I am very close to my only niece. My brother divorced her mom after he had an affair. It was a total mess and my niece came to live with me for a year. His current wife has two kids in college and one in high school. They have only been married for about two years.

My niece graduated this spring from college and as a gift, I gave her a large lump sum after I sold some property. Apparently, word got back to my sister-in-law and now she thinks I will give similar gifts to her children. She has made direct mentions to other family members.

I am very upset since I haven’t even met one of her kids and have little to no relationship with the other ones. My brother and I have had trouble connecting since his second divorce and his third marriage. I personally thought it was way too fast. What should I do here? Bring up the subject or ignore it until it is obvious that the money isn’t coming?

—Not Ms. Money

Dear Not Ms. Money,

If your sister-in-law’s behavior is bothering you enough to write to us about it, it’s probably worth addressing now. Plus, the sooner she knows what to expect—or not to expect—the less time she’ll have to build the idea up only to be let down later.

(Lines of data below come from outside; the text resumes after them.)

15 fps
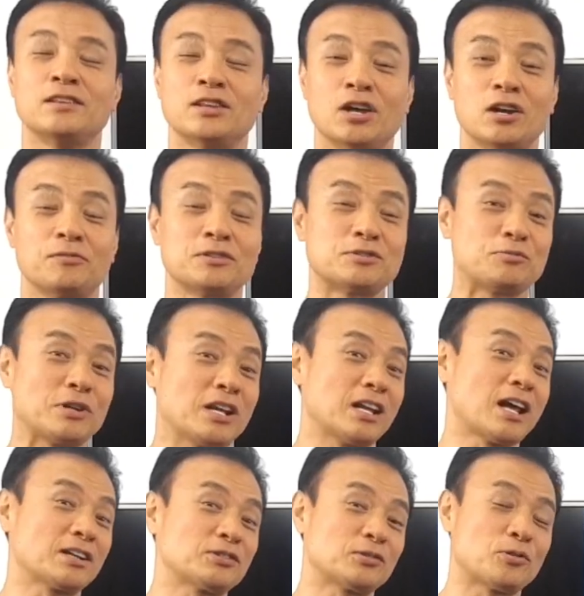None of us really
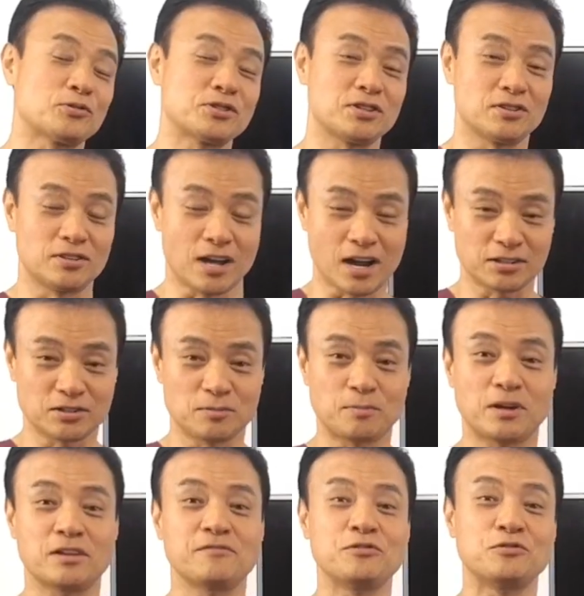like to go see a doctor,
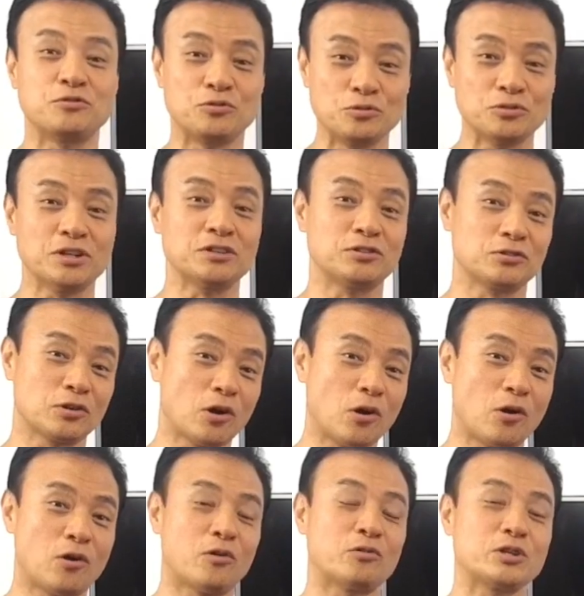but if you do need to
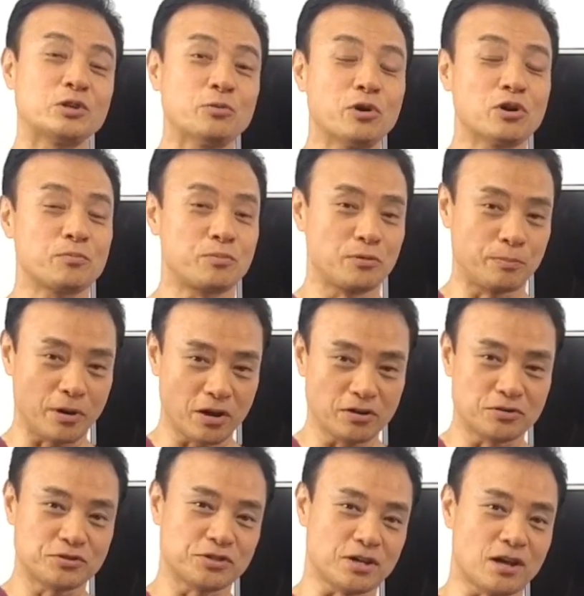go, you want to prepare
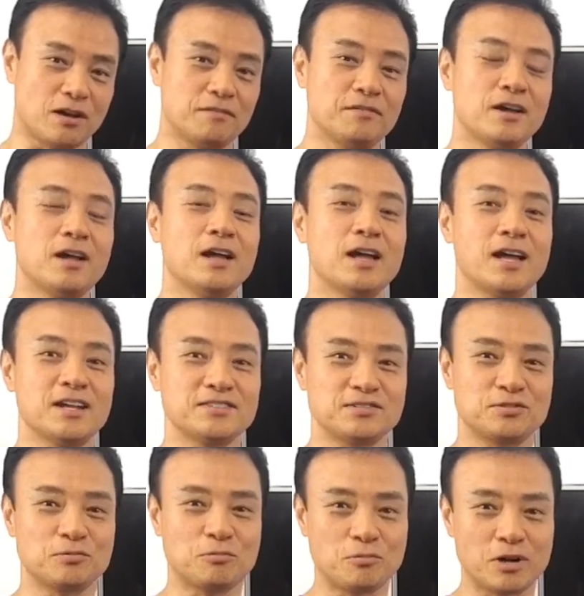yourself as
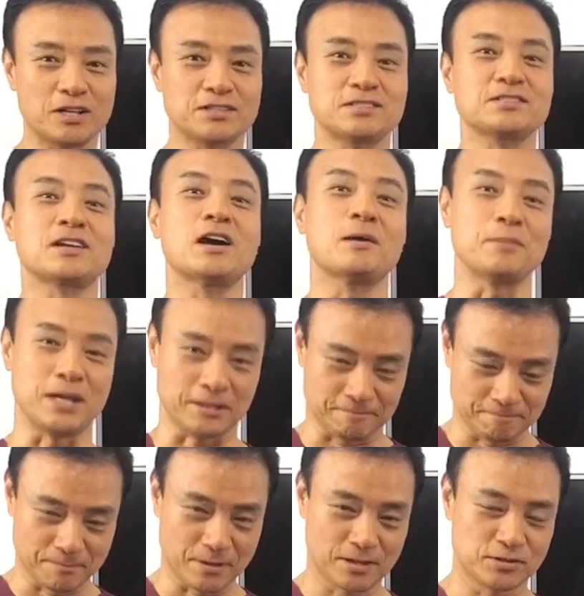to what's coming.
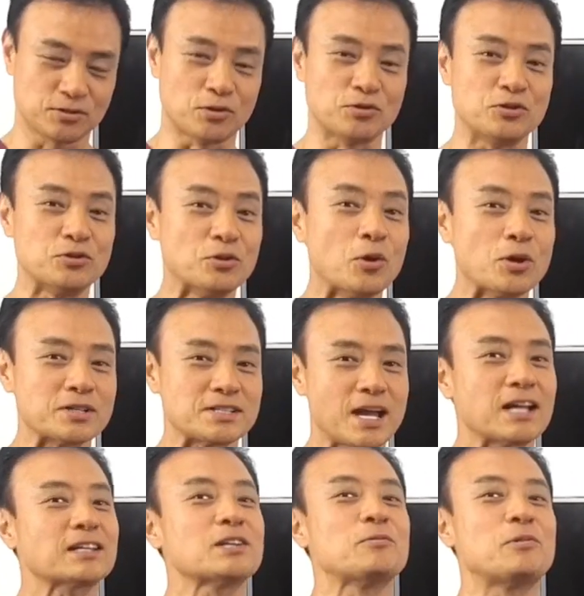So you know
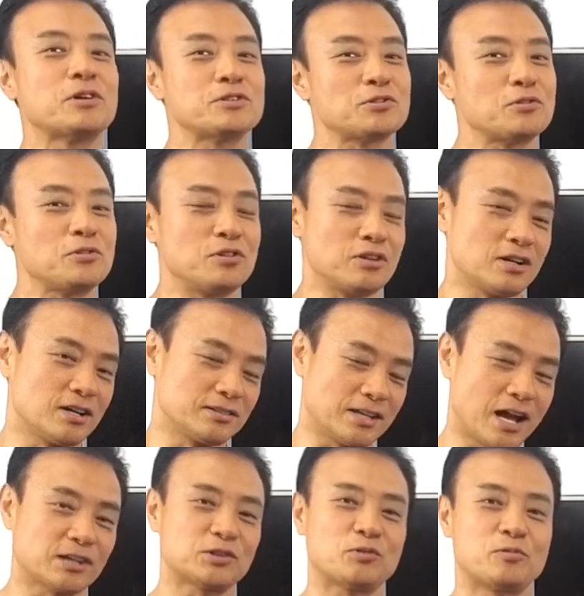exactly what your
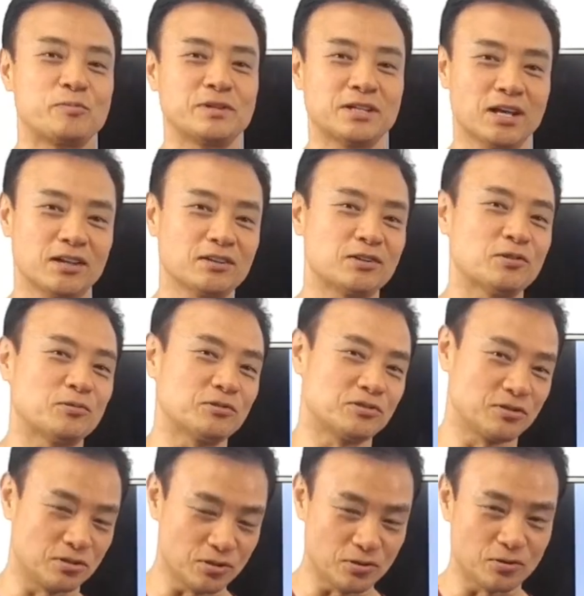doctor will be telling you
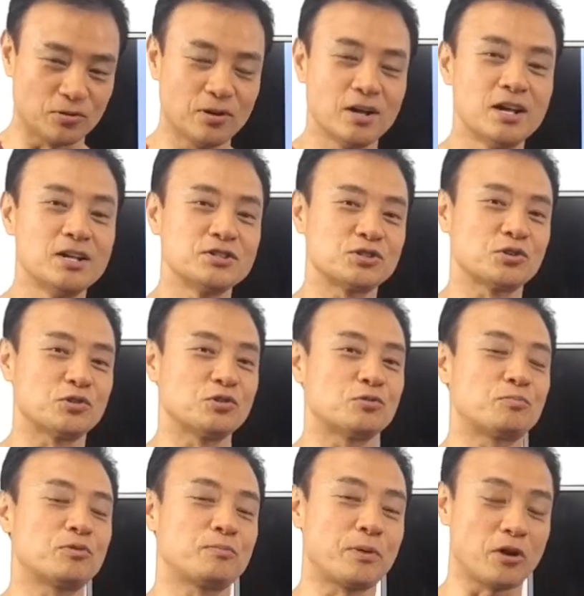to do, so you
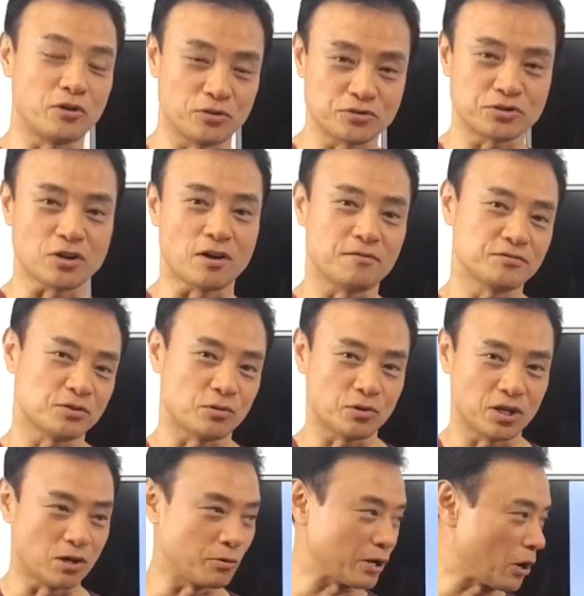prepare yourself. So
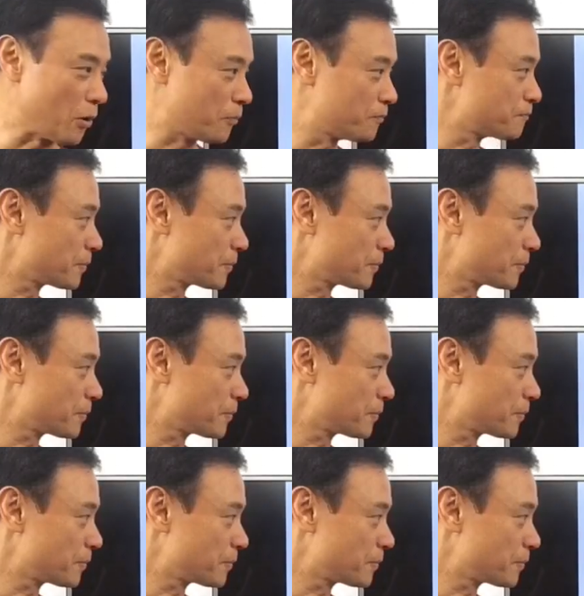here we go.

So how in the world do you bring this up? I would start by simply asking her if what you’ve heard is true: that she’s telling other people you’ll be giving her kids money. In other words, don’t start the conversation with an accusation. From there, you can tell her that yes, you gave your niece a financial gift, and you didn’t mean to cause any confusion, but it’s not something you’re planning to do for all of the kids. Best case scenario, there was some kind of communication mishap, you clear it up on the spot, and the two of you can move on.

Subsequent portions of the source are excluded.